Il mito degli scienziati in pandemia
21 marzo 2021
Questa parabola sui pericoli dell’intelligenza artificiale mi sembra utile per raccontare la Svizzera al tempo della pandemia. Giorno dopo giorno, infatti, la «task force scientifica» federale si è dimostrata in qualche modo simile a una variante umana di Turry. L’istruzione iniziale che il Governo ha impartito alla Task force è semplice: «ridurre a zero i casi di coronavirus». Da bravi specialisti, i membri si sono applicati con rigore scientifico al perseguimento di questo obiettivo, e soltanto di questo. Lo strumento migliore per ottenerlo è stato individuato in un «lockdown» della società, possibilmente totale e – come direbbe Draghi – whatever it takes.
In un sistema all’insegna della concordanza e della sintesi tra interessi diversi, però, la buona politica non può essere fatta senza tenere conto di tutte le sensibilità. È l’esatto contrario di quel che fa uno specialista, come hanno ammesso pubblicamente alcuni medici che (si) mettevano in guardia dal pericolo di non distinguere il compito degli specialisti da quello dei politici. Sia chiaro: non possiamo incolpare gli specialisti, se fanno gli specialisti. Un epidemiologo passa la giornata a immagine soluzioni per combattere le epidemie. La colpa, semmai, è di chi sfrutta la scienza come una stampella per tenere in piedi posizioni ideologiche, e come un randello per colpire chi la pensa in modo diverso. Infatti, ci sono politici che in questi mesi si sono fatti forti del parere degli «scienziati»: una parola che fa pensare a camici bianchi e provette, o all’Archimede di Zio Paperone. Ma nel mondo reale non esiste una Scienza e non esistono «gli scienziati»: esistono epidemiologi, psichiatri, sociologi, criminologi – e ognuno vi racconterà il suo punto di vista specialistico sulla realtà. Chiedere loro di più, o chiedere loro soluzioni politiche, significa pervertire pericolosamente il nostro sistema democratico.

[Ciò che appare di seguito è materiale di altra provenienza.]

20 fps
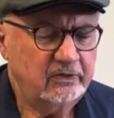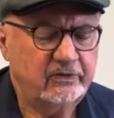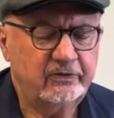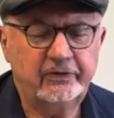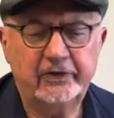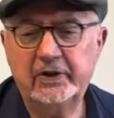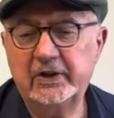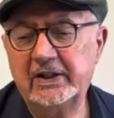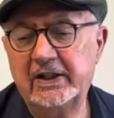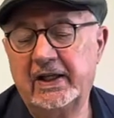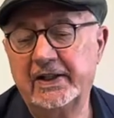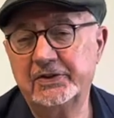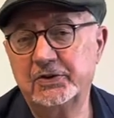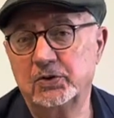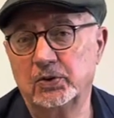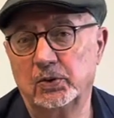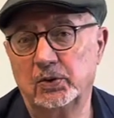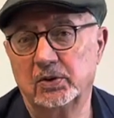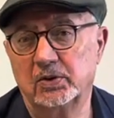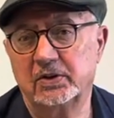
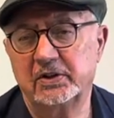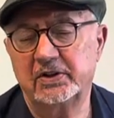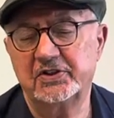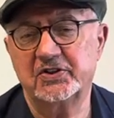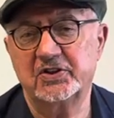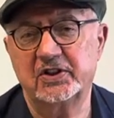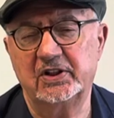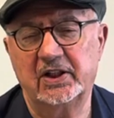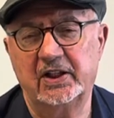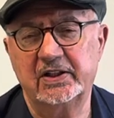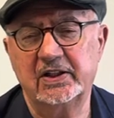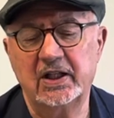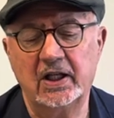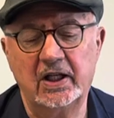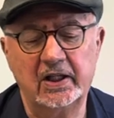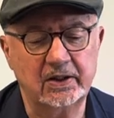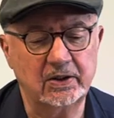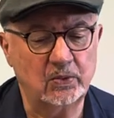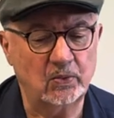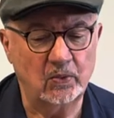Firriato is an
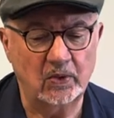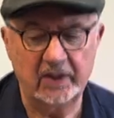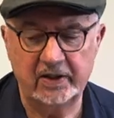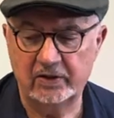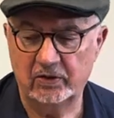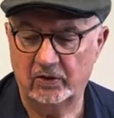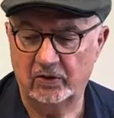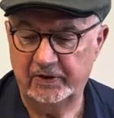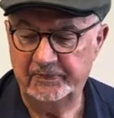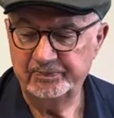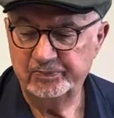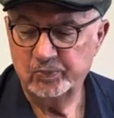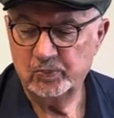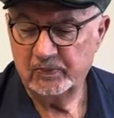iconic winery,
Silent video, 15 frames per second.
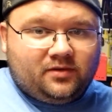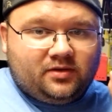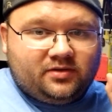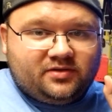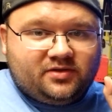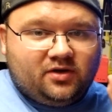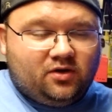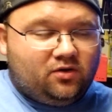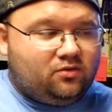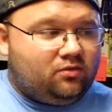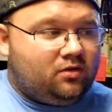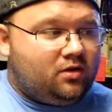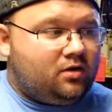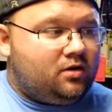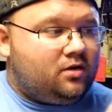So
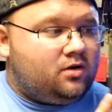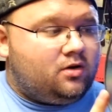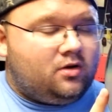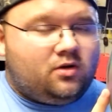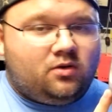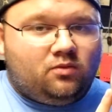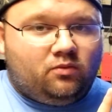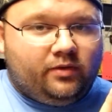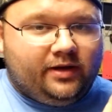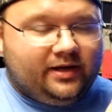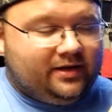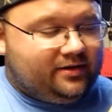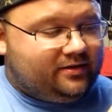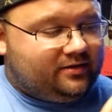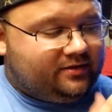
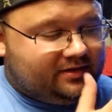when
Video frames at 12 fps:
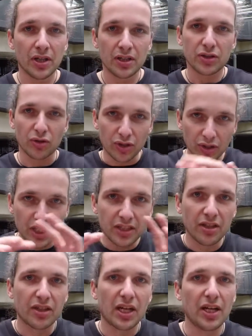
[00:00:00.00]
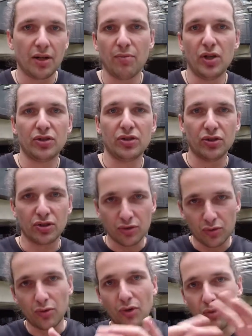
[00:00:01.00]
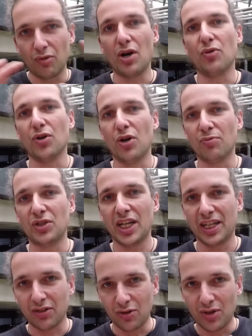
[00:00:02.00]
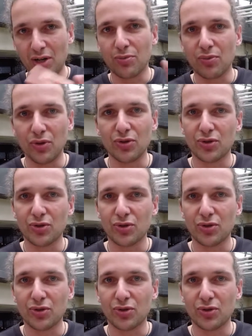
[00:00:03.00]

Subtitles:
So you need to tie your muscles to a round object or round ball,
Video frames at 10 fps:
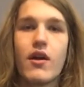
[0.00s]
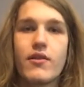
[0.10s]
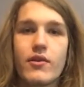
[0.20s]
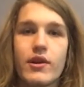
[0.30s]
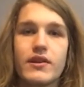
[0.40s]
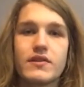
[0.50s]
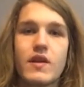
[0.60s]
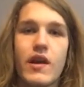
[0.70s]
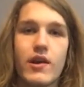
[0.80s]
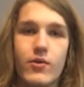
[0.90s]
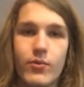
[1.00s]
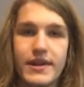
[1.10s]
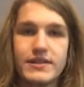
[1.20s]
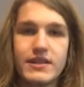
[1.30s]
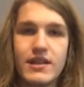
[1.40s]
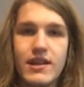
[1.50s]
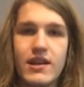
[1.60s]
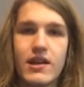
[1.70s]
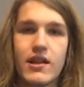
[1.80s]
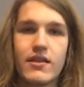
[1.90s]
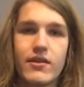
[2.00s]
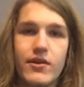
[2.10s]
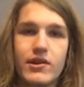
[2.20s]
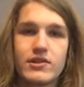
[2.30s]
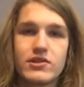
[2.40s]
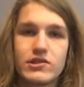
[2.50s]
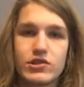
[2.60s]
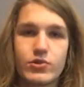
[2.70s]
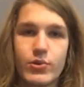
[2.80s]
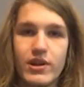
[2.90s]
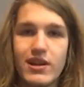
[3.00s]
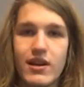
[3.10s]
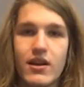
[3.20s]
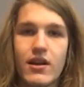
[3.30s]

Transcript: There is racing, there is street,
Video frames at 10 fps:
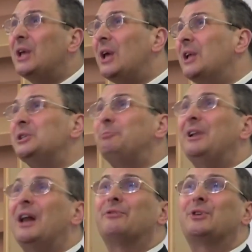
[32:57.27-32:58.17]
his
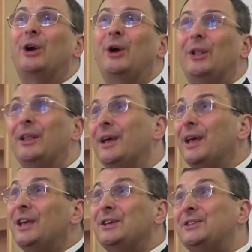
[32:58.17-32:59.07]
beloved girl,
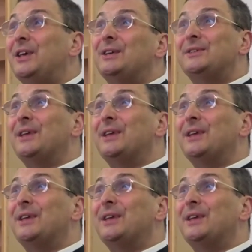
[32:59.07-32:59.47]
he sees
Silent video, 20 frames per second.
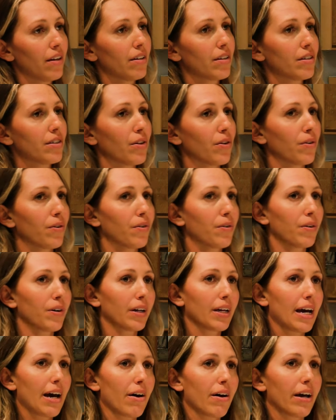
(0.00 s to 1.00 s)
So a
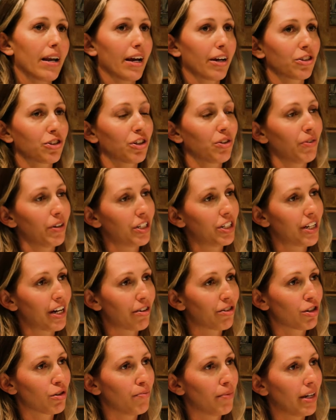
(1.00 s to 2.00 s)
gal had actually reached out
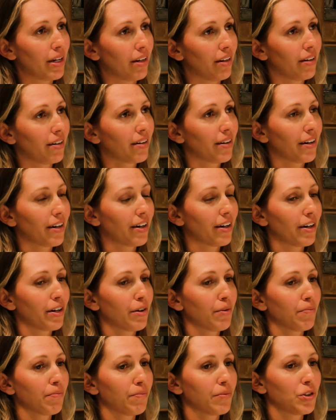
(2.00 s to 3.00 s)
to me.
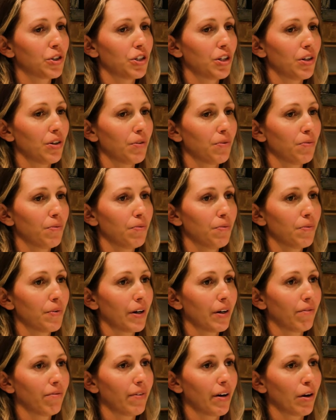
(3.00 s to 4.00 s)
Um, she
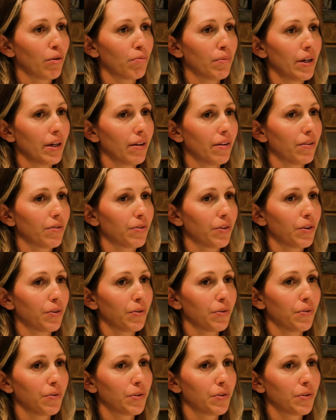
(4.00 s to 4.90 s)
had found me through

Chi usa la parola «scienziati» brandendo alcune statistiche (mentre nasconde altre dietro la schiena) sta solo tentando di rendere rispettabile la sua posizione politica. Un «lockdownismo» che invoca un ruolo dilagante dello Stato, travestito da campagna in difesa dei più deboli dalla rapacità di chi si permette di denunciare la messa a rischio di aziende, posti di lavoro e sostenibilità dei conti pubblici.
Questa pandemia ci insegna che dobbiamo ascoltare tutti gli specialisti, ponendo fine allo strapotere di alcune discipline a scapito di altre – e di chi li sfrutta per promuovere ideologie regressive. Un problema complesso come la pandemia – e le crisi economica, sociale, umana generate dalle misure per contenere i contagi – richiede decisioni figlie di uno sguardo complessivo, prese da persone che possono essere chiamate, se necessario, a rispondere dei propri errori di fronte alla popolazione.